« Flottante, elle paraît à peine encore. Si seulement elle s’avançait ainsi !… S’approche-t-elle de moi, me saisit-elle… vaporeuse figure, elle voltige et passe.
« Elle revient, ardemment désirée ; mais elle balance encore et flotte toujours, semblable en même temps à d’autres et à soi ; puis elle échappe au regard plus perçant.
« Enfin elle se montre pourtant ; elle se présente vivement à mes yeux. Admirable !… Vite les pinceaux et le burin !… Un clin d’œil la fait évanouir.
« Est-il un effort plus inutile ?… Certes, il n’en est pas de plus douloureux, de plus cruel. Si sévère que soit l’arrêt de Minos, une ombre est désormais d’un prix éternel[1].
« Essayons encore de te ramener, ô mon épouse !… L’ai-je saisie ? Mon bonheur m’est-il rendu ?… Ce n’est qu’une image, une apparence. Elle s’envole fugitive, et passe et s’anéantit. »
Ne te laisse pas anéantir, ô mon frère, brisé par la douleur ! Songe à ta haute origine, à ton grand âge ! Je puis voir des pleurs dans l’œil du jeune homme : ils défigurent l’œil du vieillard. Bon frère, ne pleure pas !
Le don des larmes adoucit la plus cruelle douleur. Elles coulent avec délices, quand l’âme consolée s’attendrit.
Lève les yeux, oublie ta souffrance. Regarde au loin cette rougeur.
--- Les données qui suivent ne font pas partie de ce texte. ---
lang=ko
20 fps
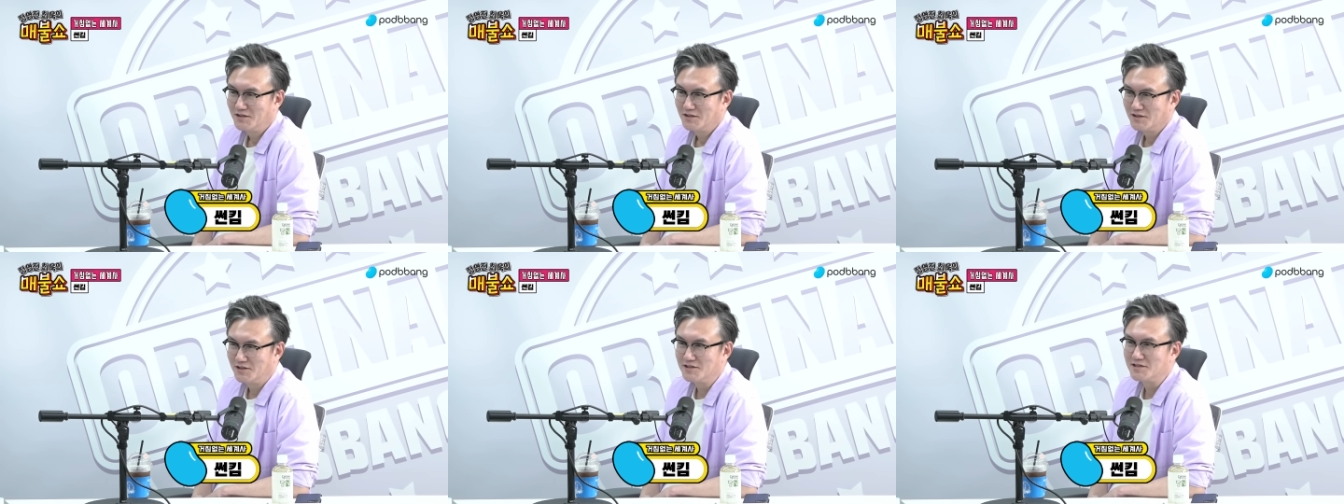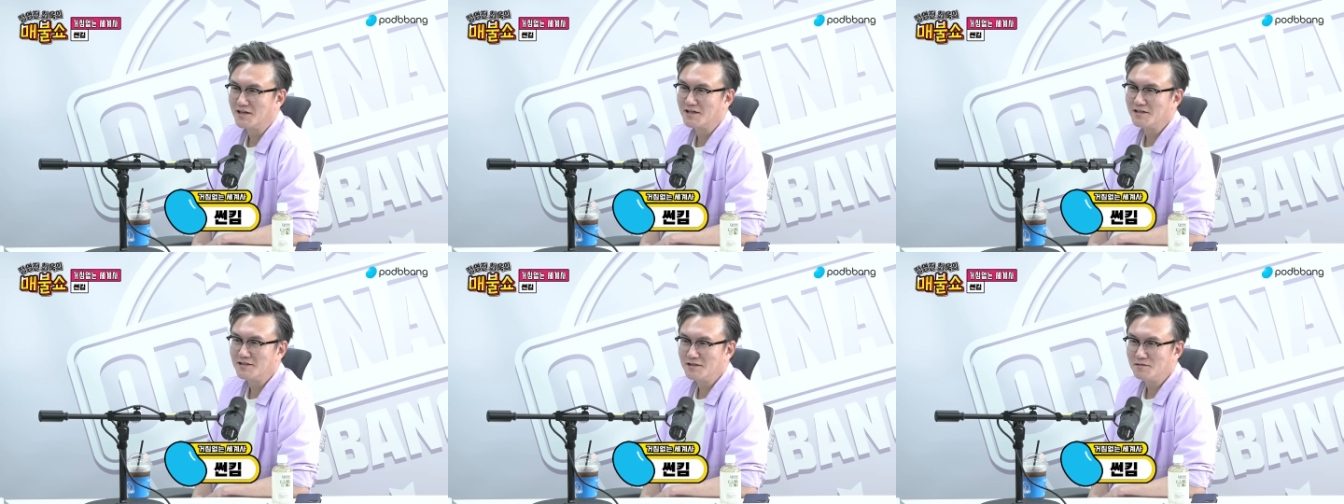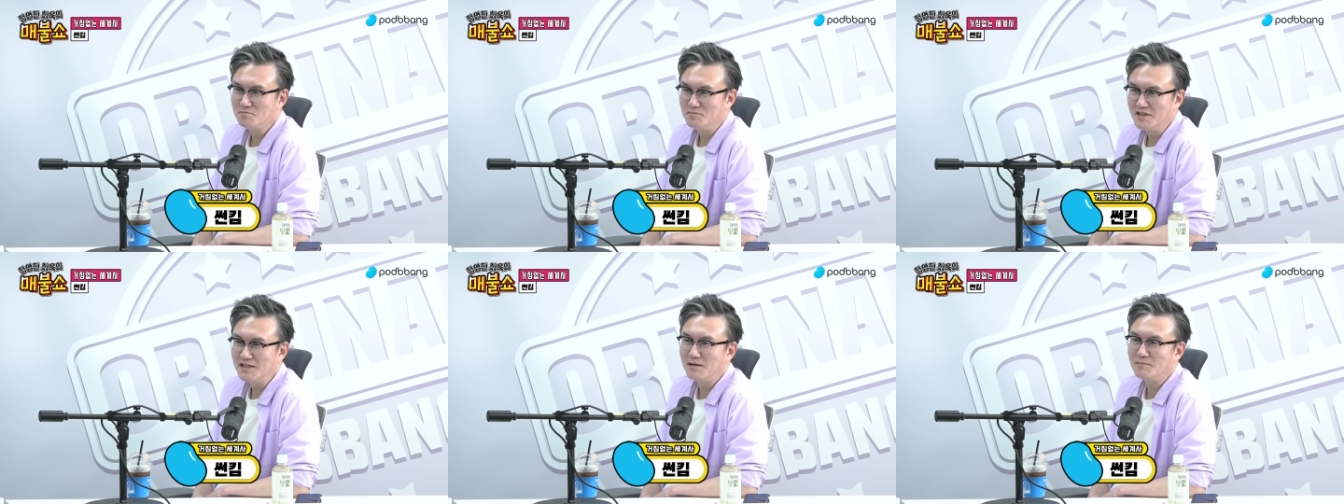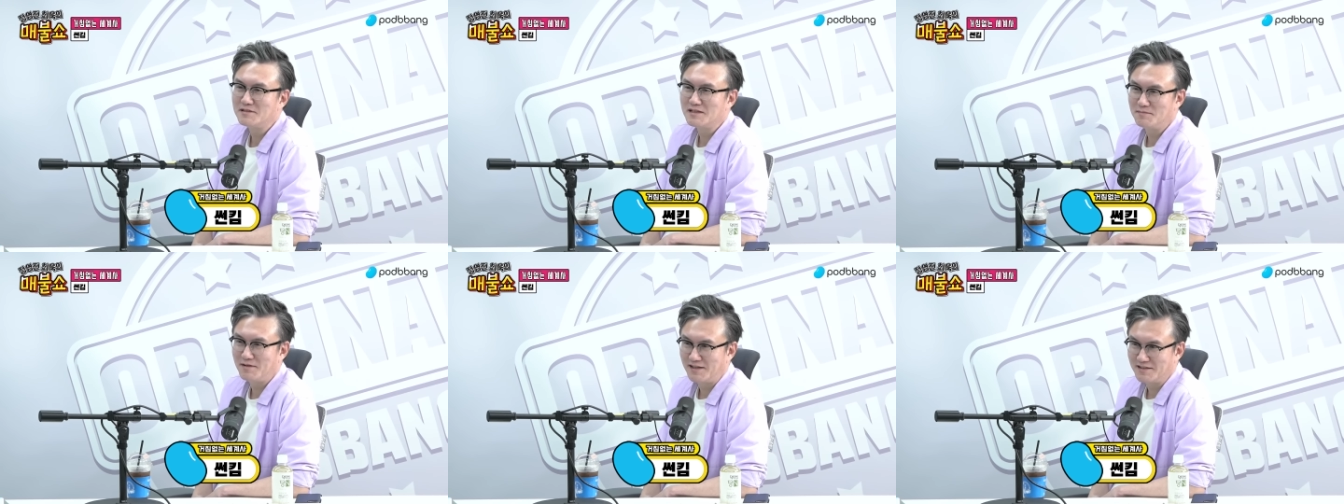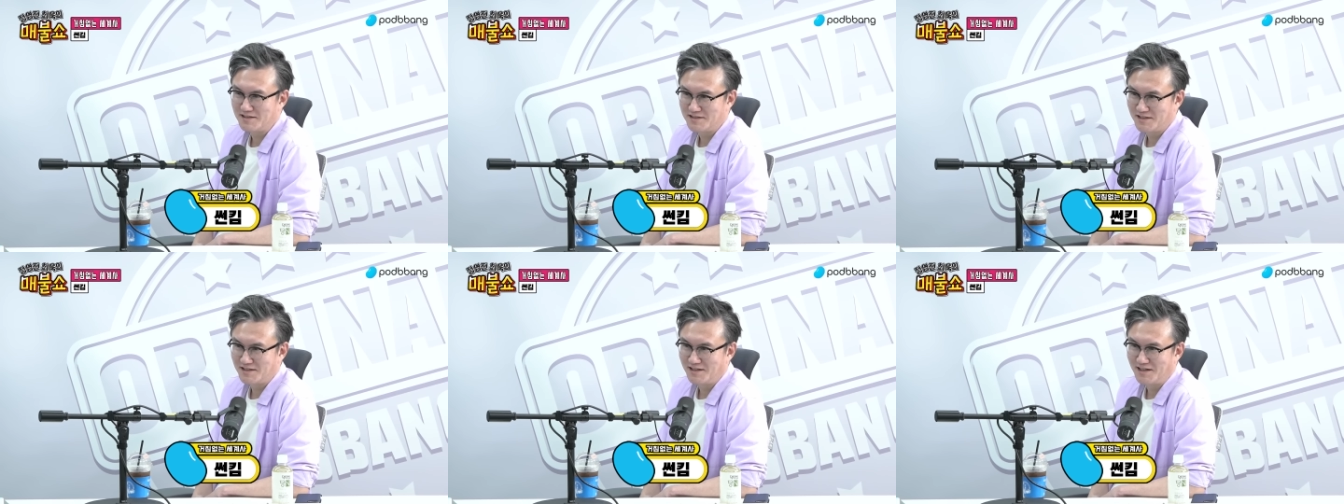그 자리는 미남들만
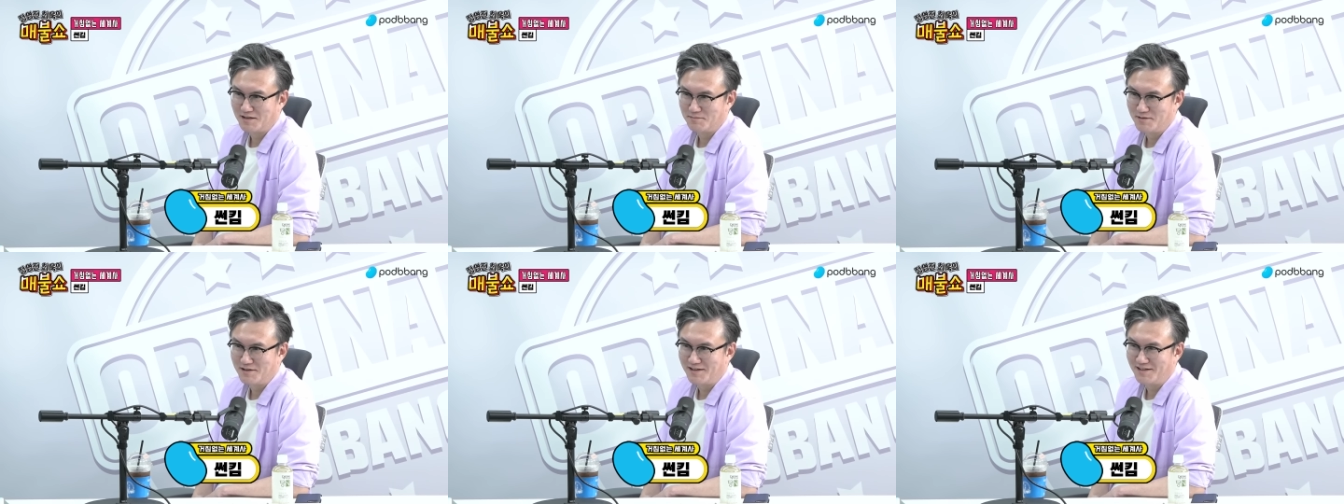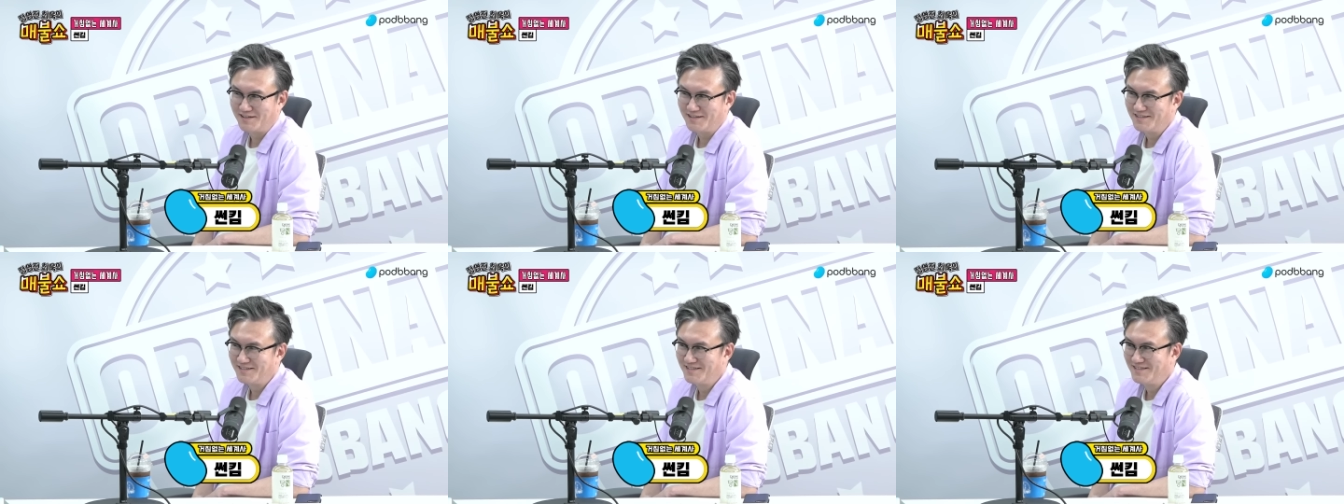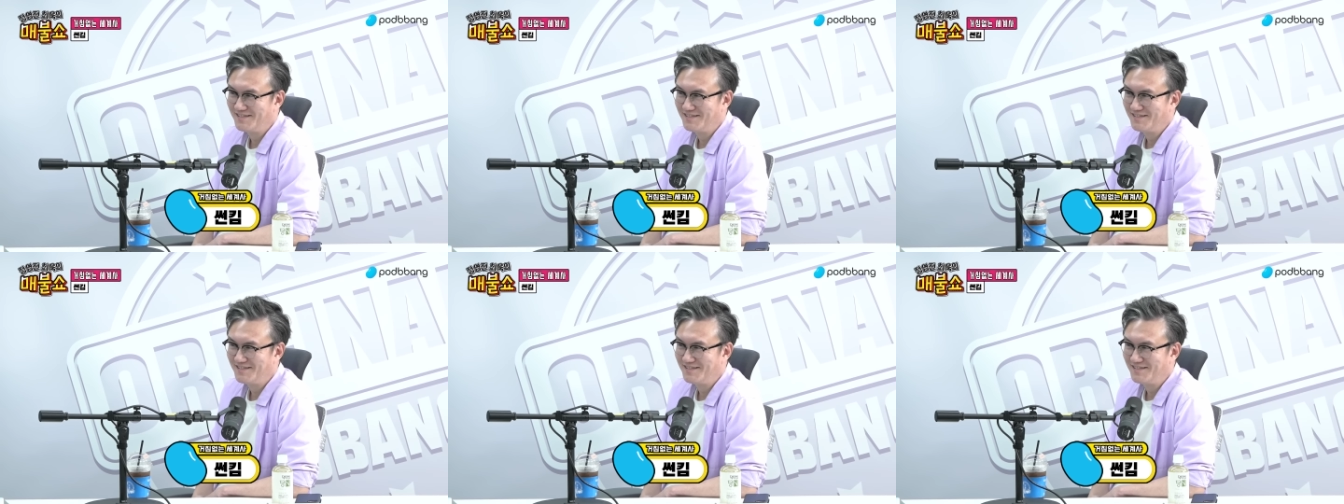앉는 자리인가 봐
L’aurore manque-t-elle aujourd’hui sa route accoutumée ? C’est du midi que s’élève ce rouge embrasement. Un incendie semble éclater dans tes forêts, dans tes demeures. Cours ! La présence du maître augmente tous les biens et détourne les malheurs qui peuvent survenir.
Qu’ai-je à perdre encore ? Pandore m’a quitté. Que le feu consume ces demeures ! On les rebâtira bien plus belles.
Je conseille d’abattre ces bâtiments ; ils ne suffisent plus. Je
- ↑ Allusion à la fable d’Orphée et d’Eurydice.